A constant yo-yo in blood glucose (sugar) levels can be prevented with CGM data. CGM testing takes the guesswork out of it: personalised lifestyle variables and specific foods that act as culprits – those that induce extreme rises in blood sugar levels – can be easily identified with your integrative dietitian.
Your CGM data, in combination with your clinical picture, will inform us of:
- The optimal ‘fasting’ regime for you. Does your body thrive on ‘fat fast’ or a ‘pure fast’? Are you a better responder to the 16-8 or 14-6 fasting protocol?
- Your ideal ‘eating environment’. Some individuals have a suboptimal response to foods when eating in a ‘stressful environment’ – while on the road, at a laptop, or while eating in front of the television!
- Your prime meal frequency. Do you do well with five small meals over the day, or should you stick to consuming two? To snack or not to snack?
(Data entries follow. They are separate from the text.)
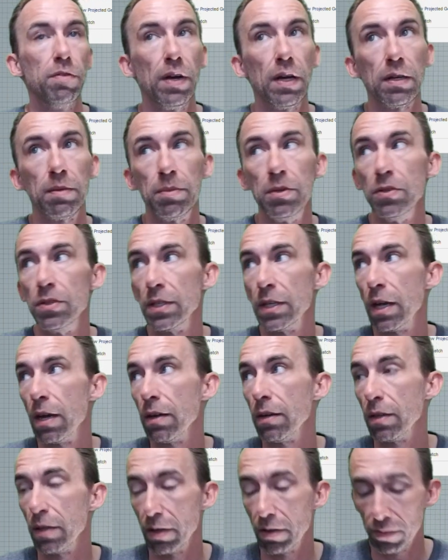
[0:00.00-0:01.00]
fact, I'm going to use a
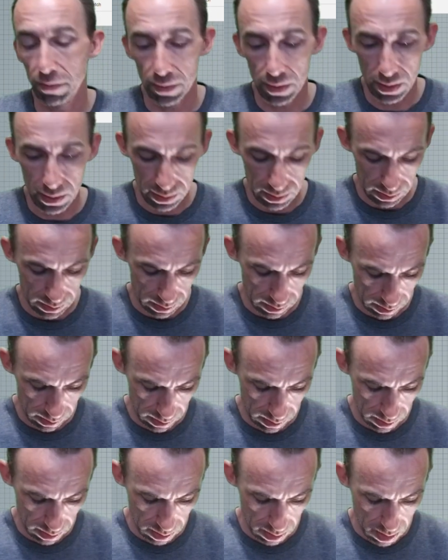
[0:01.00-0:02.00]
calculator for this.
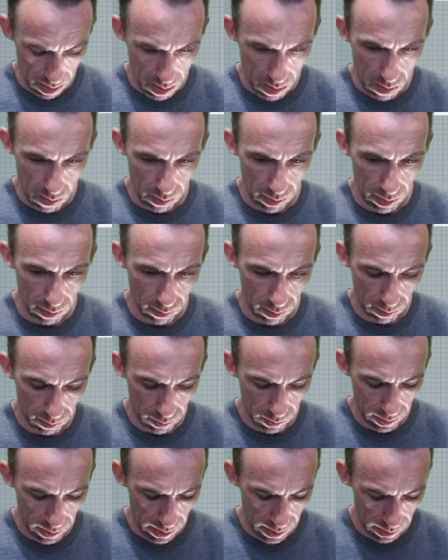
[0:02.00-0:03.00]
Got
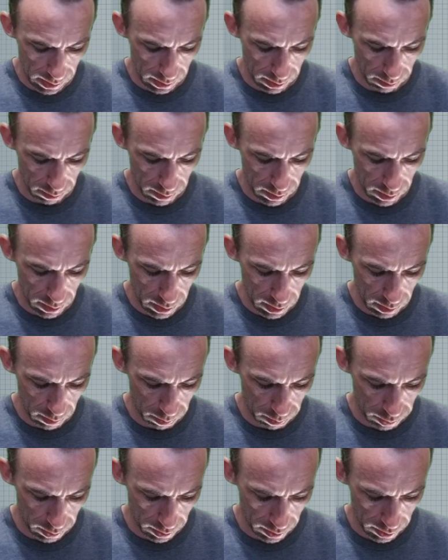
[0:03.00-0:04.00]
1.83
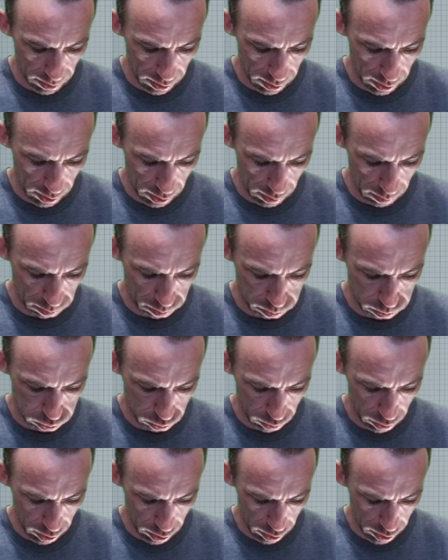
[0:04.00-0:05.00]
plus
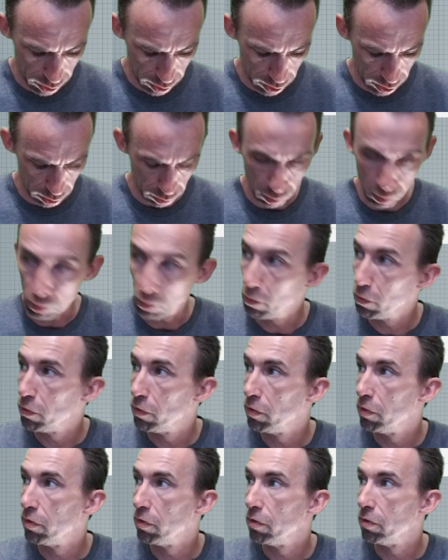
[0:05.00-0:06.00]

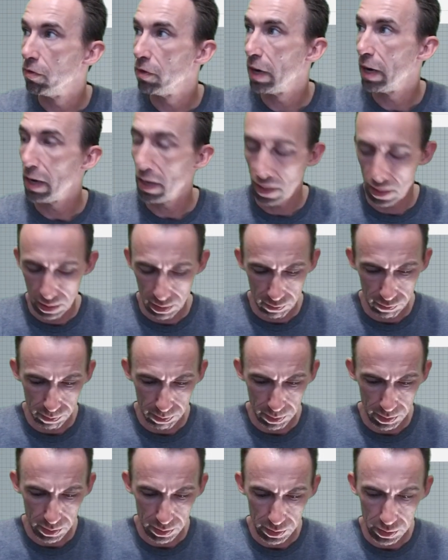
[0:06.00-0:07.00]
0.05
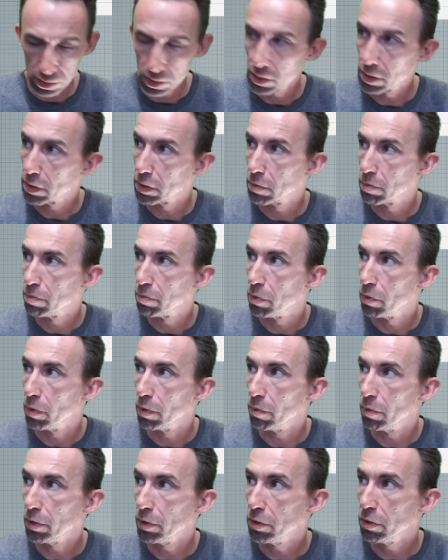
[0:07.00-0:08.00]
plus
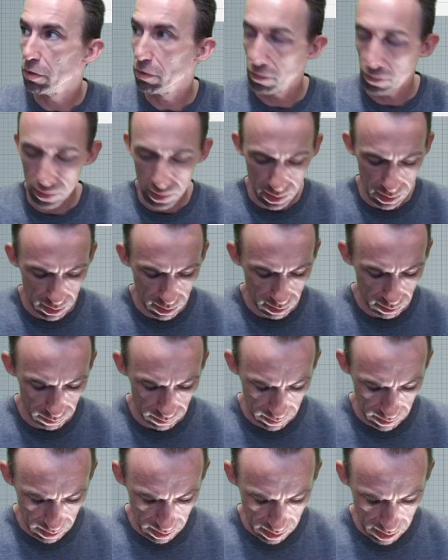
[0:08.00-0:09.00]
0.125
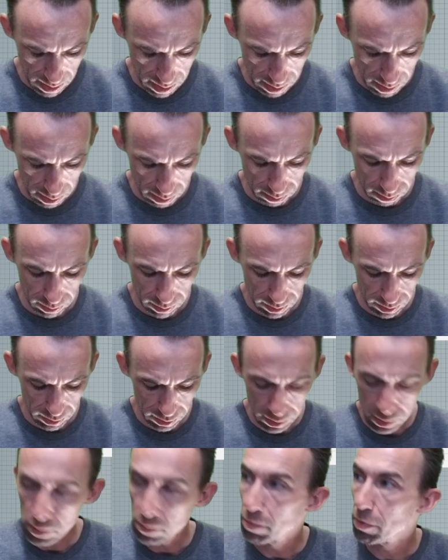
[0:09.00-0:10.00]

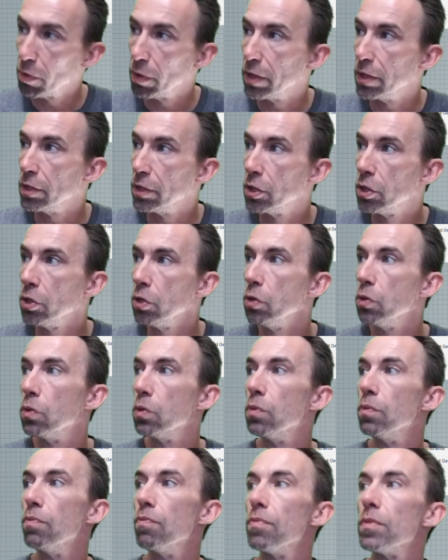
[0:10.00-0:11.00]
plus 0.2.
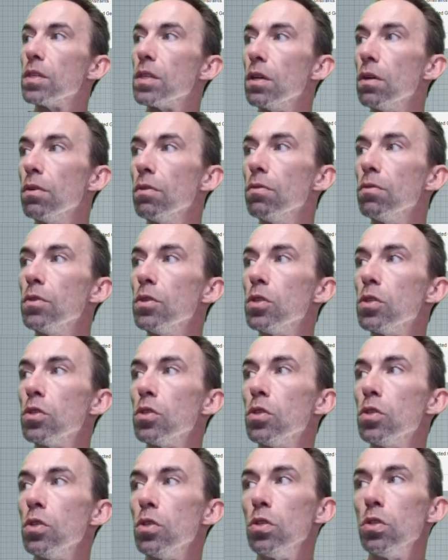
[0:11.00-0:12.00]
So
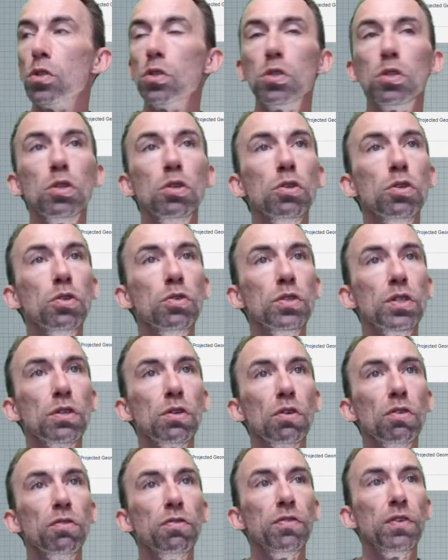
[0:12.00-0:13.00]

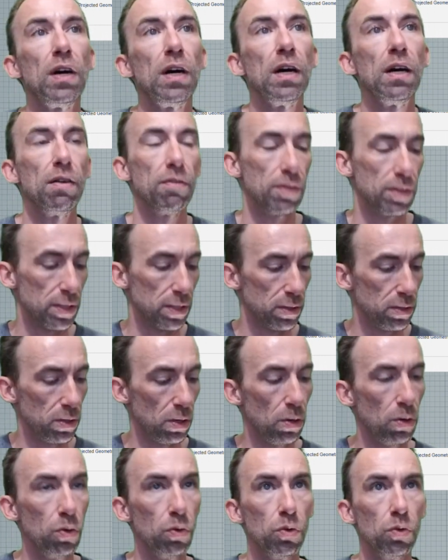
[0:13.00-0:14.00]
2205 is the
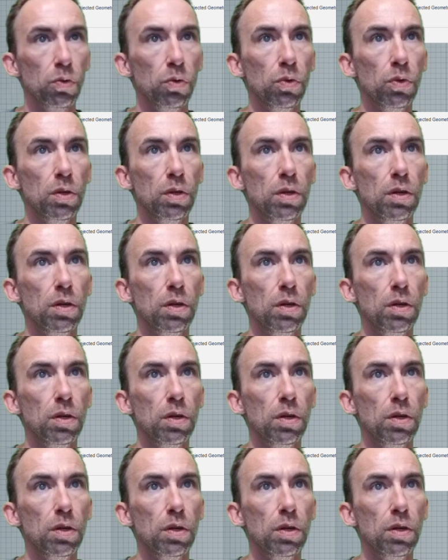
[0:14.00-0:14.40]
total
- Your tolerance of carb-rich foods. How well does your body respond to different types of carbs, and how much starch should you consume at each meal?
- Your most advantageous food pairing. Combining certain foods – such as, pairing nuts when eating an apple – may be a game-changer for your blood glucose (sugar) levels!
- Your prime dietary approach: should you be following a low carb diet, or can we go for a mediterranean approach? Combine this with genetic testing, and we’ll have the answer!
- And if that’s not enough: observe how your sleep patterns and exercise routines impact your CGM data!
How do I go about getting the most out of my CGM data?
- Keep an accurate food and lifestyle journal during the testing phase.
- Analyse your data with your dietitian.
- Implement your dietitian’s practical, actionable and evidence-based takeaways.